To view static versions of the reports , start here.
This repository contains python-3 code and Jupyter notebooks, but some taxonomy assignment methods (e.g., using QIIME-1 legacy methods) may require different python or software versions. Hence, we use conda parallel environments to support comparison of myriad methods in a single framework.
The first step is to install conda and install QIIME2 following the instructions provided here.
An example of how to load different environments to support other methods can be see in the QIIME-1 taxonomy assignment notebook.
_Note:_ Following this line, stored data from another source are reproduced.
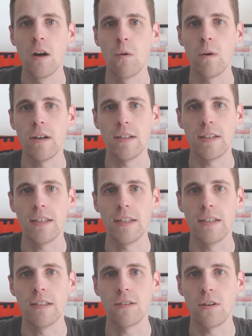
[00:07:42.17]
what
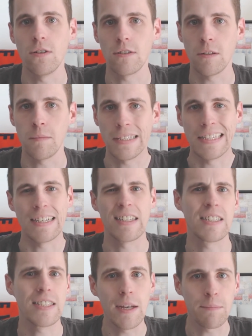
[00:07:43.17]
is ultimately
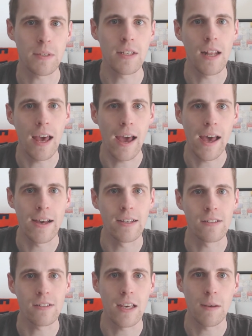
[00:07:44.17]
accepted
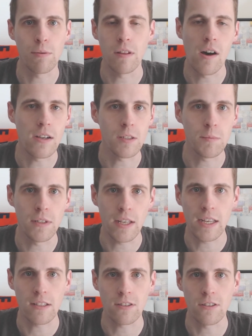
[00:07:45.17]
as a plausible
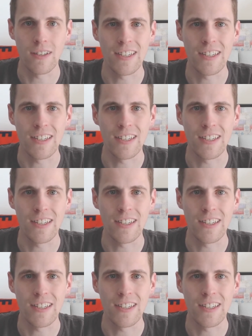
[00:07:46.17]
answer.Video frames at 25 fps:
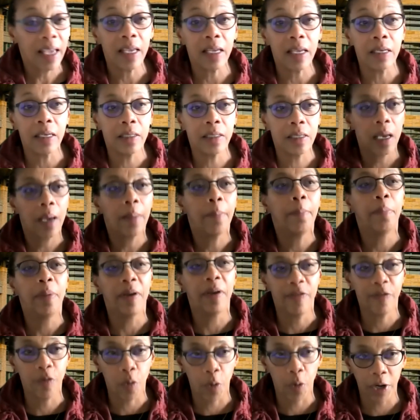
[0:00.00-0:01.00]
is
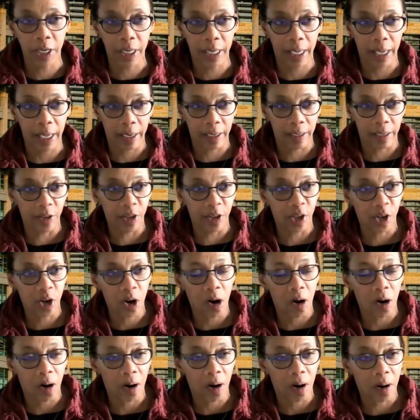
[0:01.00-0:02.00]
before you get in the
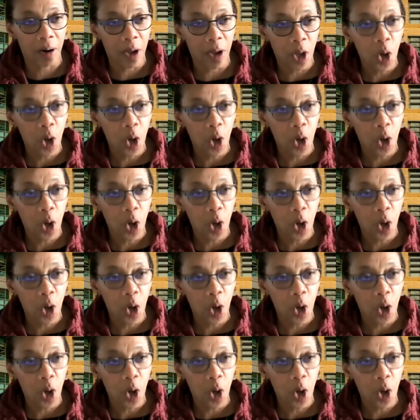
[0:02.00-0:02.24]
car,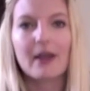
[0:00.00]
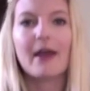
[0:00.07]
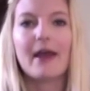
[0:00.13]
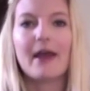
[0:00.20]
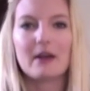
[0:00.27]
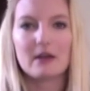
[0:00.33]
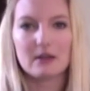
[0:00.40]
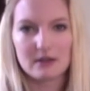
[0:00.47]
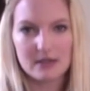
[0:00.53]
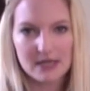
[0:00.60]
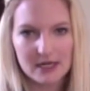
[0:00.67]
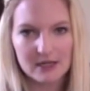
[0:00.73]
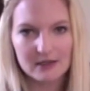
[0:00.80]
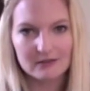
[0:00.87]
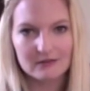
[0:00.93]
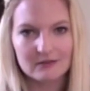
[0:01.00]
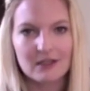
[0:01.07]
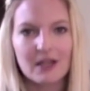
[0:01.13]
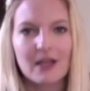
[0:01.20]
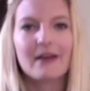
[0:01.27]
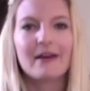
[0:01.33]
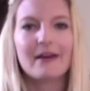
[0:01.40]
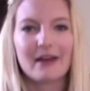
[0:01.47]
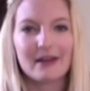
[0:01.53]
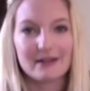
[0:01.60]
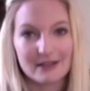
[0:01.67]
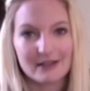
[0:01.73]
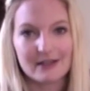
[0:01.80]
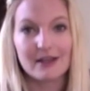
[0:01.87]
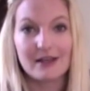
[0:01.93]
and knead it and
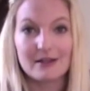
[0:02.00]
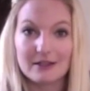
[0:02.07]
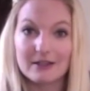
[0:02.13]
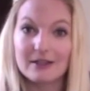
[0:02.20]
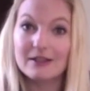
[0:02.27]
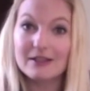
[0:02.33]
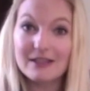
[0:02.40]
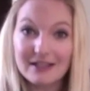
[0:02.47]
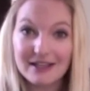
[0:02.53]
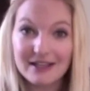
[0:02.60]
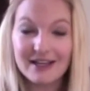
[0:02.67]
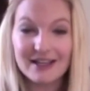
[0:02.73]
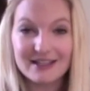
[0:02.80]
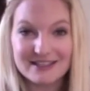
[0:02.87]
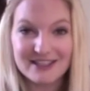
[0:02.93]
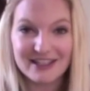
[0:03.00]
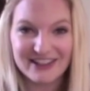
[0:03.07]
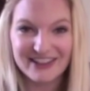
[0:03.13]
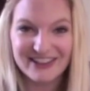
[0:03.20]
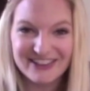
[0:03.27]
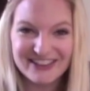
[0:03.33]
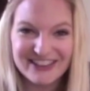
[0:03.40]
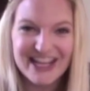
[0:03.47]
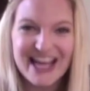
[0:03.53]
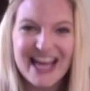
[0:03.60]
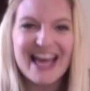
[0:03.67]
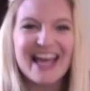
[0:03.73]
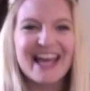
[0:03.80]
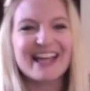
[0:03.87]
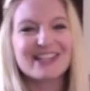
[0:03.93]
knead it and knead it and knead it until
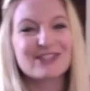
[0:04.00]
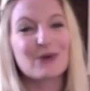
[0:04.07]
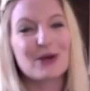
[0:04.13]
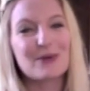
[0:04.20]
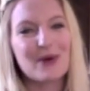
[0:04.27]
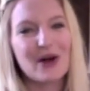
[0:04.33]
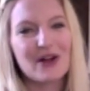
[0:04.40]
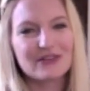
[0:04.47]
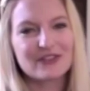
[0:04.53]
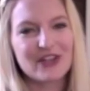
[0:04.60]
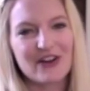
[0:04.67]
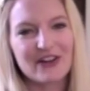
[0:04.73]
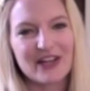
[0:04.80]
it's one ball of dough.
The library code and Jupyter Notebooks are then installed as follows:
git clone https://github.com/gregcaporaso/tax-credit.git
cd tax-credit/
conda create -n tax-credit pip
pip install .
The analyses included here can all be run in standard, modern laptop, provided you don't mind waiting a few hours on the most memory-intensive step (taxonomy classification of millions of sequences). With the exception of the q2-feature-classifier naive-bayes*
classifier sweeps, which were run on a high-performance cluster, all analyses presented in tax-credit
were run in a single day using a MacBook Pro with the following specifications:
OS OS X 10.11.6 "El Capitan"
Processor 2.3 GHz Intel Core i7
Memory 8 GB 1600 MHz DDR3
If you intend to perform extensive parameter sweeps on a classifier (e.g., several hundred or more parameter combinations), you may want to consider running these analyses using cluster resources, if available.
To view and interact with Jupyter Notebook, change into the /tax-credit/ipynb
directory and run Jupyter Notebooks from the terminal with the command:
jupyter notebook index.ipynb
An example notebook made by K. Silliman is called tax-credit_example.ipynb
The notebooks menu should open in your browser. From the main index, you can follow the menus to browse different analyses, or use File --> Open
from the notebook toolbar to access the full file tree.